Looker interview questions

10 Most common Looker interview questions

Here are 10 of the most common Looker interview questions, along with explanations to help you understand and prepare your answers:


 1. What is Looker, and how is it used in data analytics?


Explanation:

Looker is a modern business intelligence (BI) and data analytics platform that enables organizations to explore, analyze, and share real-time data insights. It connects directly to databases and uses LookML (a modeling language) to create data models, allowing users to build interactive dashboards, reports, and visualizations without needing to know complex SQL queries.




 2. What is LookML, and why is it important in Looker?


Explanation:

LookML is Looker's proprietary modeling language used to describe dimensions, measures, calculations, and data relationships. It allows data analysts to create reusable and scalable data models that make data exploration easier for end-users. LookML abstracts the complexity of SQL, enabling consistent and efficient data querying across the organization.




 3. Explain the difference between a dimension and a measure in Looker.


Explanation:

- Dimension: A dimension is an attribute or a qualitative value that represents descriptive data, such as dates, product names, or customer IDs. Dimensions are used to group and categorize data.

- Measure: A measure is a quantitative value that represents calculations or aggregations, such as sums, averages, counts, or other metrics. Measures are typically based on columns in the database and involve numerical analysis.




 4. How does Looker connect to a database, and what types of databases does it support?


Explanation:

Looker connects to databases using JDBC (Java Database Connectivity) or ODBC (Open Database Connectivity) drivers. It supports a wide range of SQL-based databases, including but not limited to:

- BigQuery

- Snowflake

- Redshift

- MySQL

- PostgreSQL

- SQL Server


Looker works as a "live connection," meaning it queries the database in real-time, ensuring that data is always up to date.

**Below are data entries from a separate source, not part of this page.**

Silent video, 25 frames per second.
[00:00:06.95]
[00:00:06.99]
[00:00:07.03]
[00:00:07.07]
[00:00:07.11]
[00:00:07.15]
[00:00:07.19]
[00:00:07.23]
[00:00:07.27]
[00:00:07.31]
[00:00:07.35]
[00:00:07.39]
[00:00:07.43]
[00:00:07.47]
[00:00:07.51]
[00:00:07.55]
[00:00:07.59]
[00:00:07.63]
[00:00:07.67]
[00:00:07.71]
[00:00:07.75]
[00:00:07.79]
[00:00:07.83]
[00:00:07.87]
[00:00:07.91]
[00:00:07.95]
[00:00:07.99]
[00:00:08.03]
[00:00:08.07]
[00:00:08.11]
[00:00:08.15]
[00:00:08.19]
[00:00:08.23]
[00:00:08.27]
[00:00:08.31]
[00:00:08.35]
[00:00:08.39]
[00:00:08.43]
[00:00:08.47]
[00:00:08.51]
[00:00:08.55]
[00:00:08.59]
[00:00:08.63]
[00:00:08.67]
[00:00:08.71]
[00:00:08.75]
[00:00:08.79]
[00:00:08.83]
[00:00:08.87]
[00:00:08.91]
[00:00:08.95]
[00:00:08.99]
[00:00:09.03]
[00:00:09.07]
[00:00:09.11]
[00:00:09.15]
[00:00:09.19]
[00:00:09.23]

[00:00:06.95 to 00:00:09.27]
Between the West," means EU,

 5. How do you create a primary key in LookML, and why is it important?


Explanation:

To create a primary key in LookML, you need to define a field with the `primary_key: yes` attribute in your view file. The primary key uniquely identifies each row in a table or view, which is essential for establishing relationships between different views or tables. It enables Looker to perform joins accurately when combining data from multiple sources.


Example:

lookml

dimension: order_id {

 primary_key: yes

 sql: ${TABLE}.order_id ;;

}





 6. What is a persistent derived table (PDT) in Looker, and when would you use it?


Explanation:

A Persistent Derived Table (PDT) is a temporary table created by Looker that stores the results of a complex query in the database for a specified period. PDTs are used to improve performance when dealing with resource-intensive calculations, large datasets, or queries that need to be reused frequently. Since PDTs are stored in the database, they reduce query execution time and load on the database.




 7. How do you create a join in LookML, and what types of joins are available?


Explanation:

In LookML, you create joins by defining a `join` block within an `explore` block. You specify the type of join (`inner`, `left_outer`, `full_outer`, `right_outer`) and the conditions that define how the tables should be linked.


Example:

lookml

explore: orders {

 join: customers {

   type: left_outer

   sql_on: ${orders.customer_id} = ${customers.id} ;;

 }

}


This example creates a left outer join between the `orders` and `customers` tables.




 8. How can you handle time-based data in Looker, and what are some common ways to create time-based dimensions?


Explanation:

Looker provides built-in time-based functions and LookML syntax to handle time-based data. You can create time-based dimensions using `type: time` in LookML, allowing you to break down date fields into granular parts like year, quarter, month, week, or day.


Example:

lookml

dimension_group: order_date {

 type: time

 timeframes: [raw, date, week, month, quarter, year]

 sql: ${TABLE}.order_date ;;

}


This dimension group creates multiple time-based dimensions, making it easier to analyze data by different time periods.




 9. How do you share reports or dashboards with others in Looker?


Explanation:

You can share reports or dashboards in Looker in the following ways:

- Sharing Links: Generate and share direct links to reports or dashboards.

- Scheduling and Sending: Use Looker's scheduling feature to send reports or dashboards via email at specific intervals (e.g., daily, weekly, monthly).

- Embedding: Embed Looker dashboards into external applications, websites, or intranet pages.

- Exporting: Export reports as CSV, Excel, PDF, or image files.


These features make it easy to distribute insights to different stakeholders.




 10. How do you handle row-level security in Looker?


Explanation:

Row-level security in Looker is implemented by using access filters or Liquid filters. This allows you to restrict data access based on user attributes, ensuring that users only see data relevant to them.


For example, if you want to restrict data by user role, you can set up a filter in LookML:

lookml

access_filter: {

 field: users.department

 user_attribute: department

}


This configuration ensures that users only see data for their respective departments, maintaining data confidentiality and compliance.




These questions cover a mix of fundamental concepts and practical applications of Looker, making them suitable for preparing for interviews focusing on Looker skills and knowledge.